Just after Giuliani's visit, on June 9, Ukraine's investigation of the so-called "black ledger" that listed alleged illicit payments to former Trump campaign chairman Paul Manafort was transferred from an anti-corruption bureau, known as NABU, to Poroshenko's prosecutor general, according to a June 15, 2017, report in the Kyiv Post. The paper quoted Viktor Trepak, former head of the country's security service, saying: "It is clear for me that somebody gave an order to bury the black ledger."

The New York Times reported in May 2018 that Ukraine had "halted cooperation" with Mueller's investigation. The paper quoted Volodymyr Ariev, a parliament ally of Poroshenko, explaining: "In every possible way, we will avoid irritating the top American officials."

Was there any implicit understanding that Poroshenko's government would curb its cooperation with the U.S. Justice Department's investigation of Manafort, who would later be indicted by Mueller?

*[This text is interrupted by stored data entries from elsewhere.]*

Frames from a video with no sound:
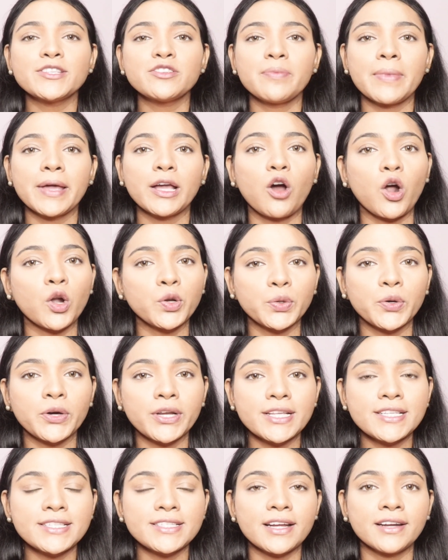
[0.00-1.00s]
so my contour
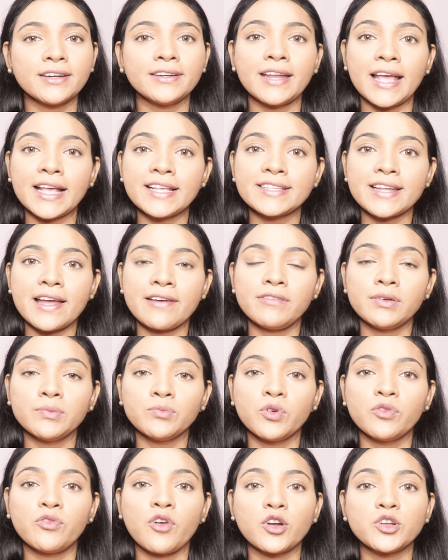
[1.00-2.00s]
is done. Next, I will
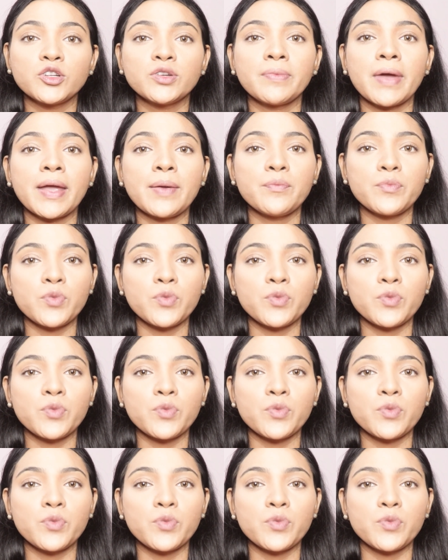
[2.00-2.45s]
move on to my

' Why was Marie Yovanovitch, the U.S. ambassador to Kyiv, fired in May 2019? Trump, Giuliani and their allies had been attacking her since early 2018, but for what reason?

Why were Trump and Giuliani so eager to dump the ambassador? Here's what Yovanovitch said in her Oct. 11 testimony to House investigators: "Individuals who have been named in the press as contacts of Mr. Giuliani may well have believed that their personal financial ambitions were stymied by our anti-corruption policy in Ukraine."

The former ambassador may have been referring to Igor Fruman and Lev Parnas, two Giuliani clients who were indicted last month for allegedly arranging secret contributions to help foreign governments. (Fruman and Parnas have pleaded not guilty.)

Trump's effort to play politics in Ukraine is described in an ever-widening stream of documents and testimony. The House must now assess whether Trump's behavior makes him unfit to continue in office.